El cine Lavalle fue construido sobre los cimientos del antiguo cine Metropol, y diseñado por los arquitectos Alberto Prebisch y José Luis Cuesta. Se inauguró en la década del '60, con un tamaño impactante para la época: una platea y dos bandejas con 1.900 butacas en total. El cine tenía además con una pantalla curva de 23,15 metros de ancho por 10,20 de alto. Por casi cuarenta años, esta pantalla fue considerada como la más grande del país.
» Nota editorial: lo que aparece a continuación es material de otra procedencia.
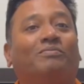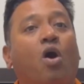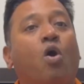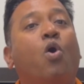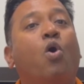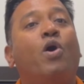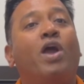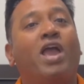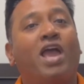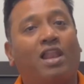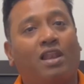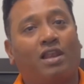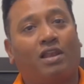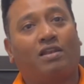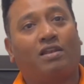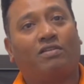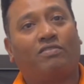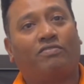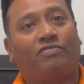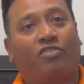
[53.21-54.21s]
OL
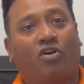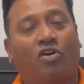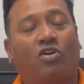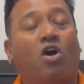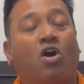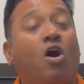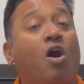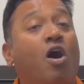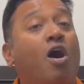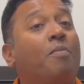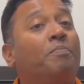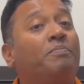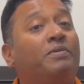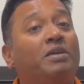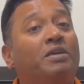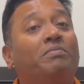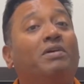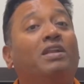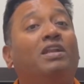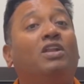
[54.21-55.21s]
for
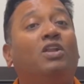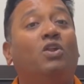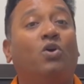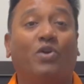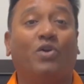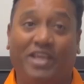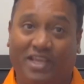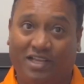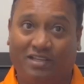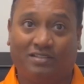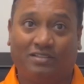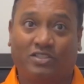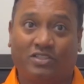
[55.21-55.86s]
optimal loading.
También contaba, a la mejor moda de los cines de ahora, con un bar con mesas, y en el primer piso llegaron a funcionar las oficinas de Sociedad Anónima Cinematográfica (SAC), la empresa que administraba la sala.

Por supuesto, los grandes estrenos internacionales no tardaron en llegar: en 1967, se inauguró oficialmente con la proyección de "Cómo robar un millón de dólares", de William Tyler. Pero además, no faltaron películas nacionales, como la conocida "El Santo de la Espada", del gran Leopoldo Torre Nilsson, en 1969. En los últimos años de su existencia, se había acoplado con el cine Normandie, formando un complejo de ocho salas para 3.000 espectadores (llamado, justamente, Atlas Lavalle).

Con esta triste novedad, los números de cines en Buenos Aires están menguando. El año pasado, a pesar de la protesta de los vecinos, cerró también el cine Tita Merello. Actualmente, se está tratando de reabrir la sala pero sin éxito. Es que los inversores tienen poco interés en salvar salas y cines si pueden conseguir réditos más grandes instalando grandes complejos en shoppings y centros comerciales donde tienen acceso a un público más masivo. Por otra parte, emprendimientos como el cine Gaumont no pueden salvar a todos. Lo cierto es que las noticias son tristes.